Stepping into the riverbed I have confirmed that there is still a lack of water to be found. The puddles that were previously there were dried out as well. The skies look a bit overcast today so maybe a storm will bless the area with a rain. This area is actually pretty fascinating in that the forest is so thick and flourishing, but where a river should be there is just bone dry limestone. It is a clash of life and death, in a way.
The moist wind washed over me as I climbed to my favorite place, the cliff above the riverbed. I have become familiar with the stones on the way up: which ones had the best grooves to grip, which footholds supported me as I hoisted myself further up. My trust in the dusty boulders is equivalent to the trust I share with a close friend. They feel eternal and unmoving, though I know with time they will be weathered and change, just like all things do. Finally on top I decide to sit on an edge I had not been to yet and let my feet hang down. It was a nice adrenaline rush as I looked out over the greenery, that hum from the highway still there as always, the wind rustling the woods, the clouds slowly passing over the land.

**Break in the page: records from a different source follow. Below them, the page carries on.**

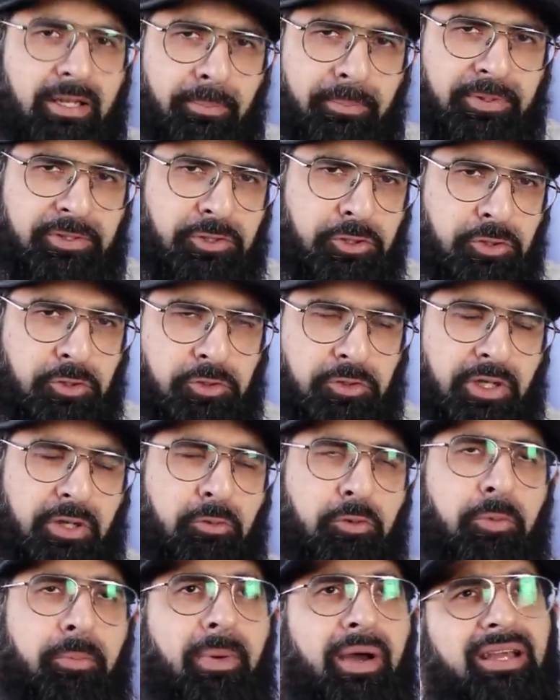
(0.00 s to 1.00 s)
And number two,
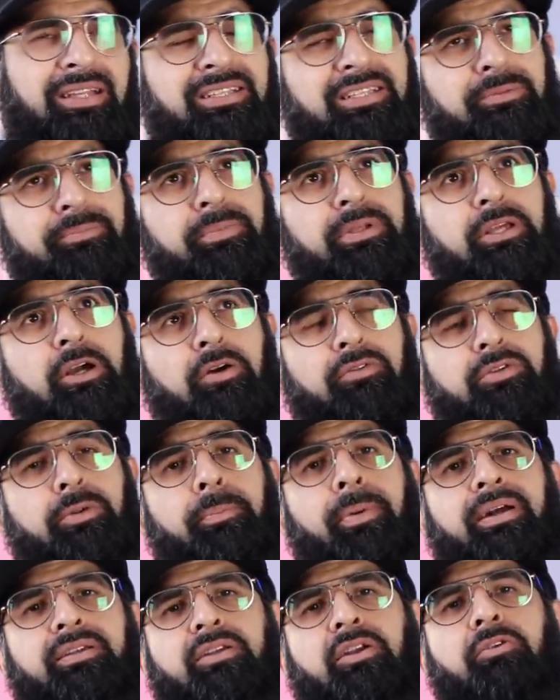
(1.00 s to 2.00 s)
it reminded me of
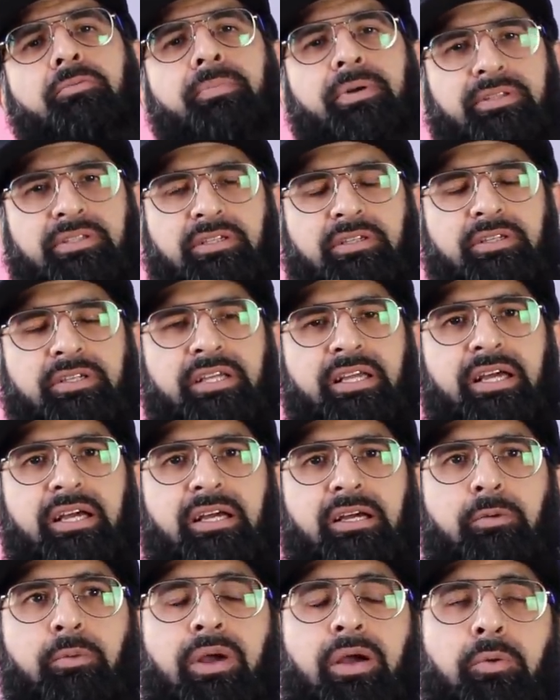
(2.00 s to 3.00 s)
the Battle of Badr,
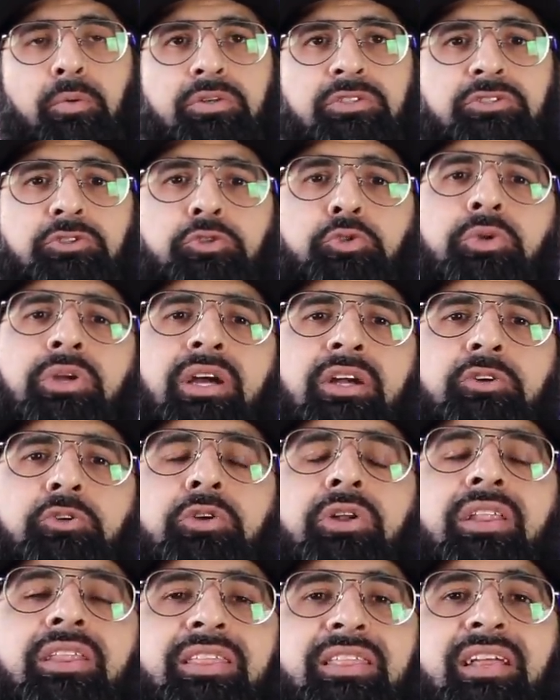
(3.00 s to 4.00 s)
yeah, where it was
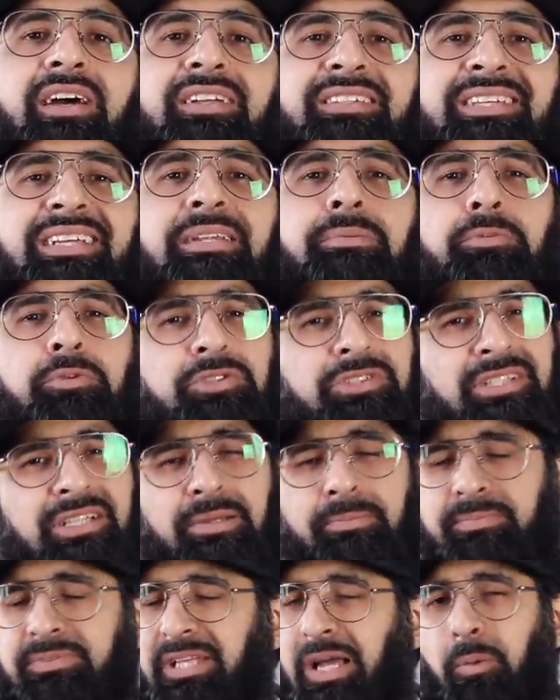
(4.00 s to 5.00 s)
313
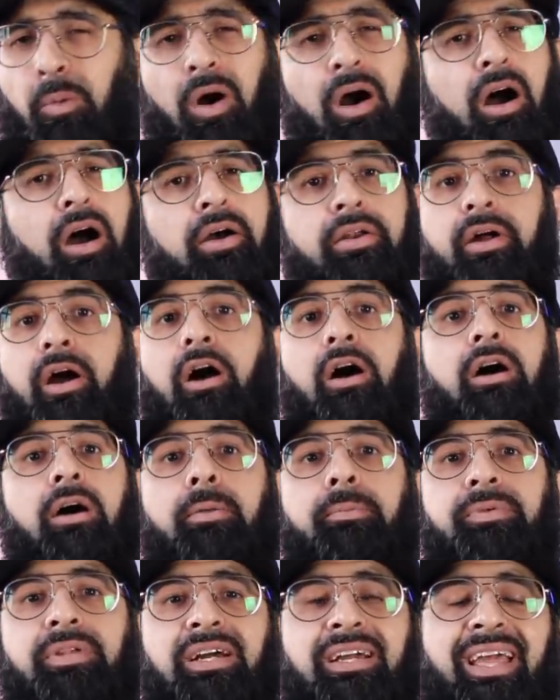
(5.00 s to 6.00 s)
Muslims that were
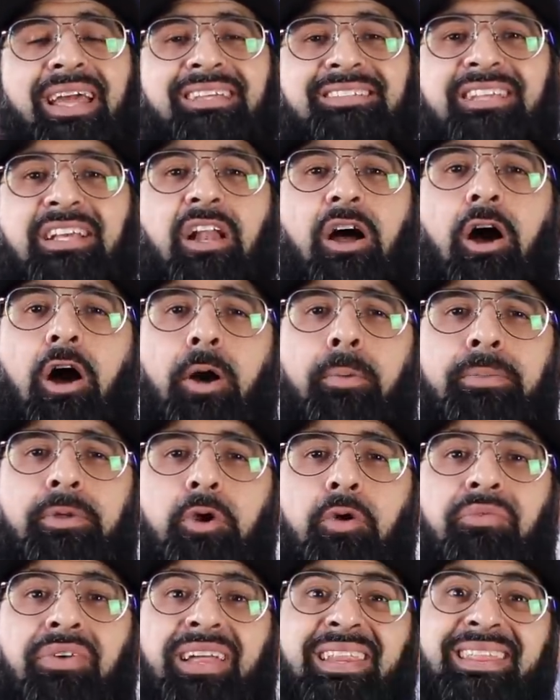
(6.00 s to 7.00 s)
unarmed against an
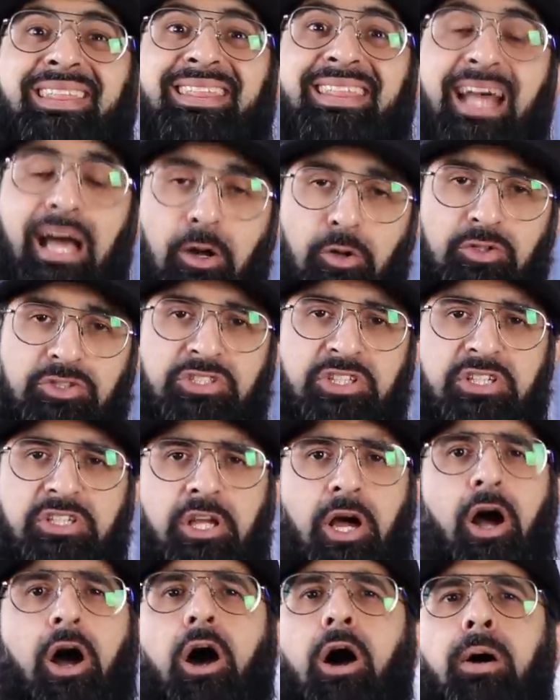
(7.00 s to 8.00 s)
army of a
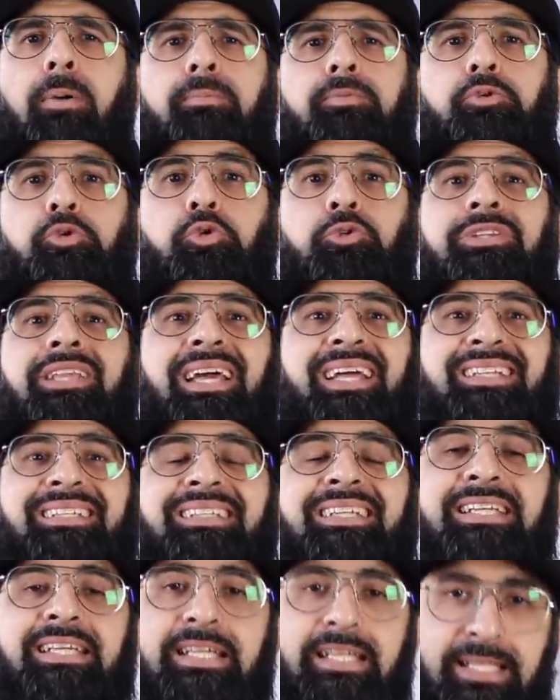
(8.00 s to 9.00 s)
thousand armed to their
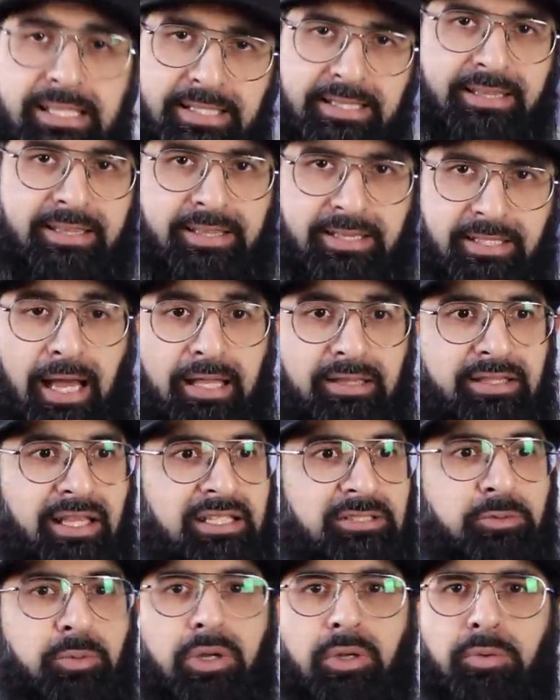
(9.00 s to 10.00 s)
teeth. And
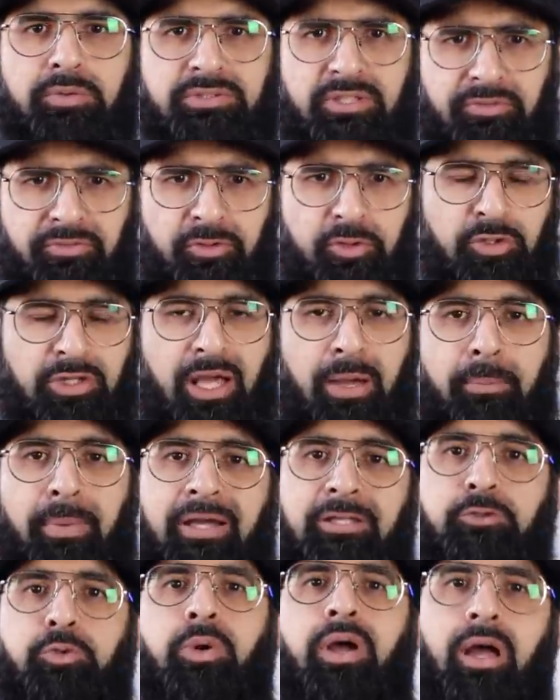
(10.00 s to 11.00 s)
that's why it was. If you look at
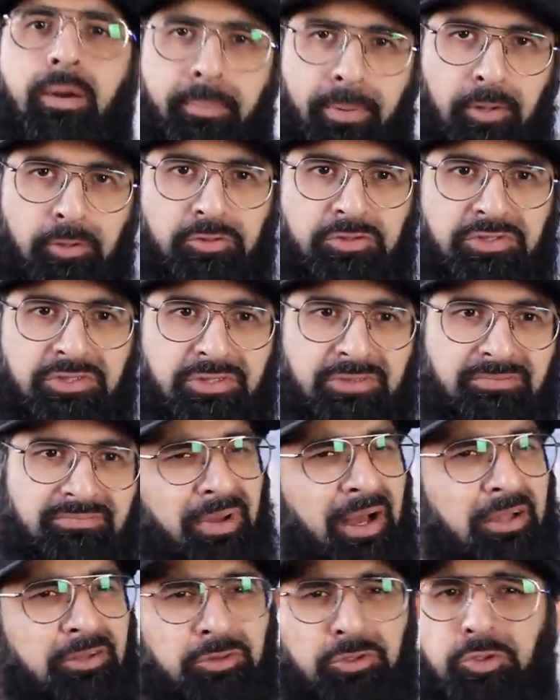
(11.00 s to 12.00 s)
my Twitter post,
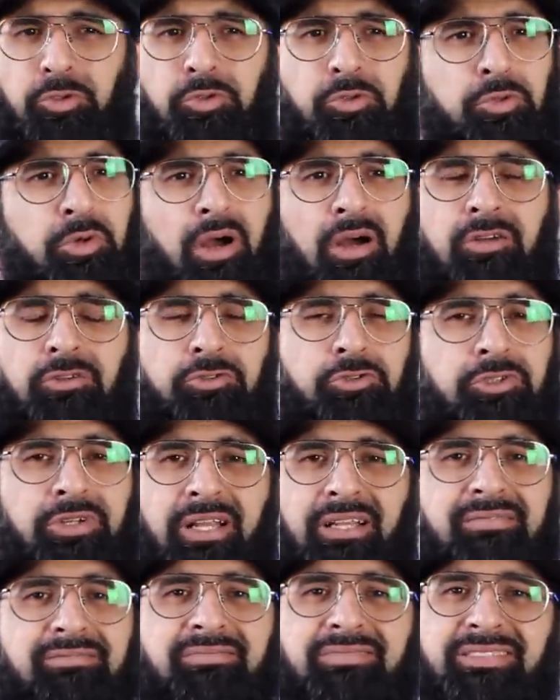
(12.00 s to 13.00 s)
about
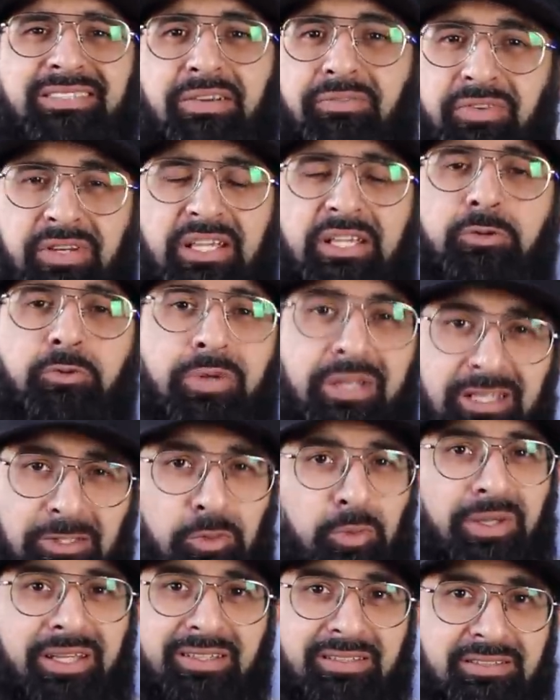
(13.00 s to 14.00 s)
270
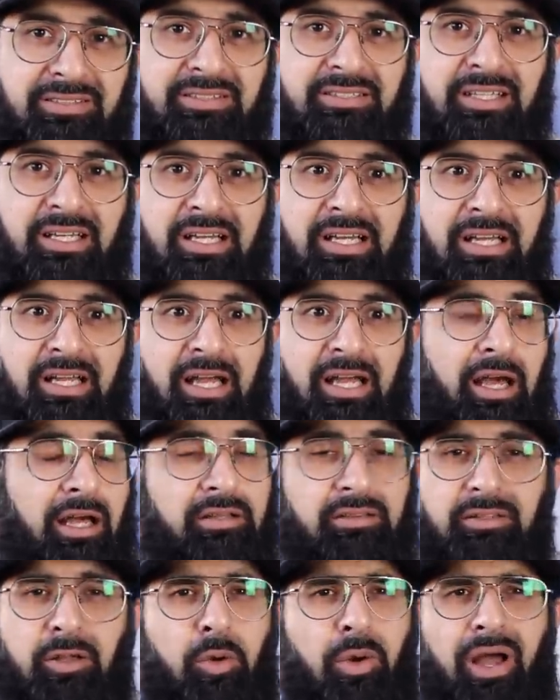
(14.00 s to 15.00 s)
retweets,
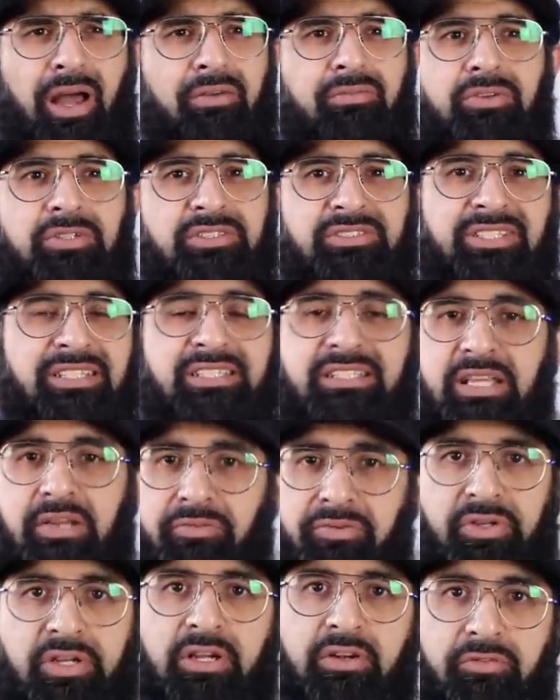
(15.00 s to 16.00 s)
I don't have a
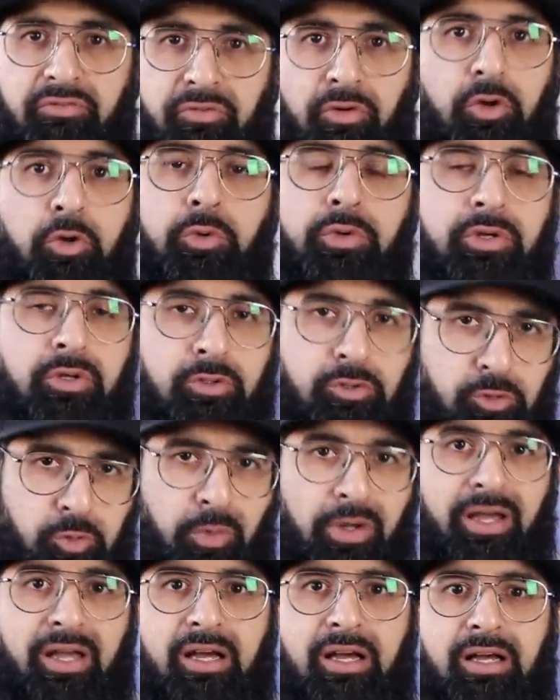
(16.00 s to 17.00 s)
significant following on
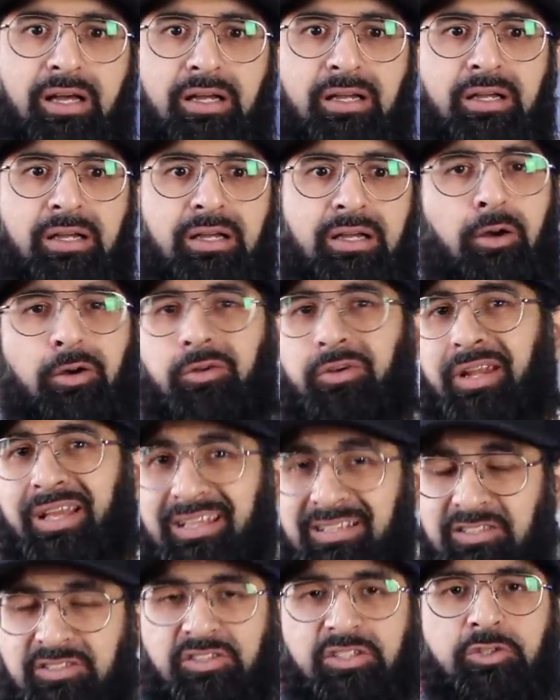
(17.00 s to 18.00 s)
Twitter, on
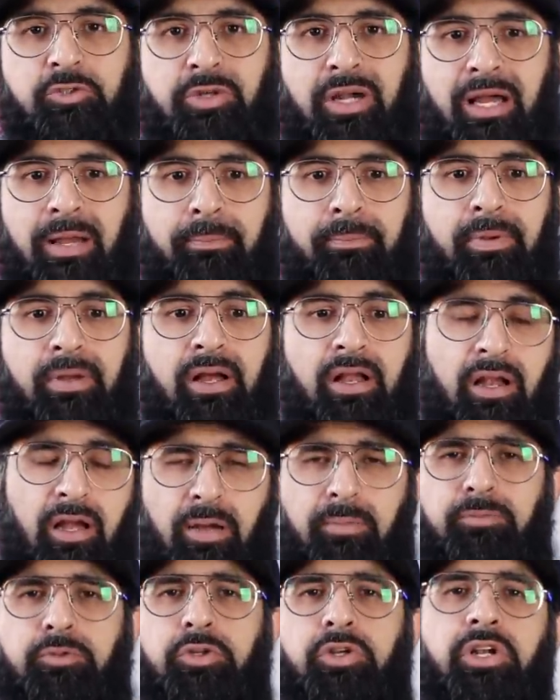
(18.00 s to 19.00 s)
Instagram,
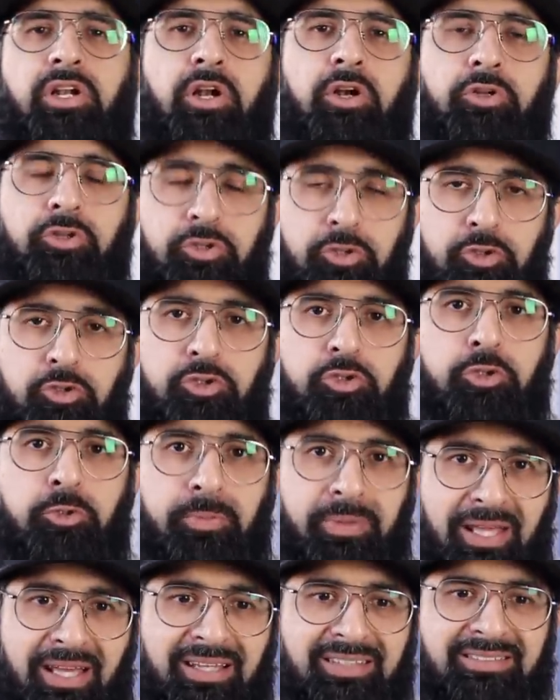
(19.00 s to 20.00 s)
alhamdulillah on
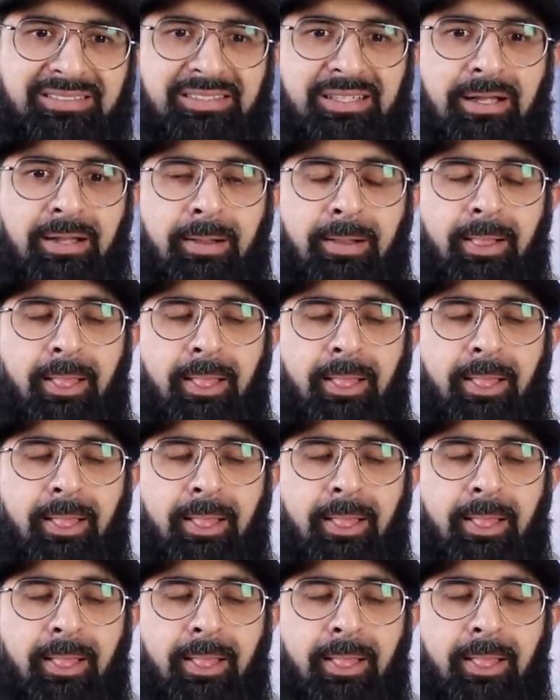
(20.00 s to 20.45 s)
YouTube, yes.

This is the last time I will return to my spot at the Greenbelt until next spring. It has become one of the places closest to my heart in Austin. Returning repeatedly to experience sights, sounds, and all other feelings has let it become a part of me. I cannot see how someone could walk upon this land and see it as realty, as a thing to tear up and make money off of. As Leopold said, “We abuse land because we regard it as a commodity belonging to us. When we see land as a community to which we belong, we may begin to use it with love and respect.” It is places like the Greenbelt, ones which are less tampered with, ones that stretch for miles and swallow us, that remind us that we are one with the earth and do not own it. I hope the Greenbelt stays protected for longer than I am around because people need places like this to make them realize this reality that we are a community with nature.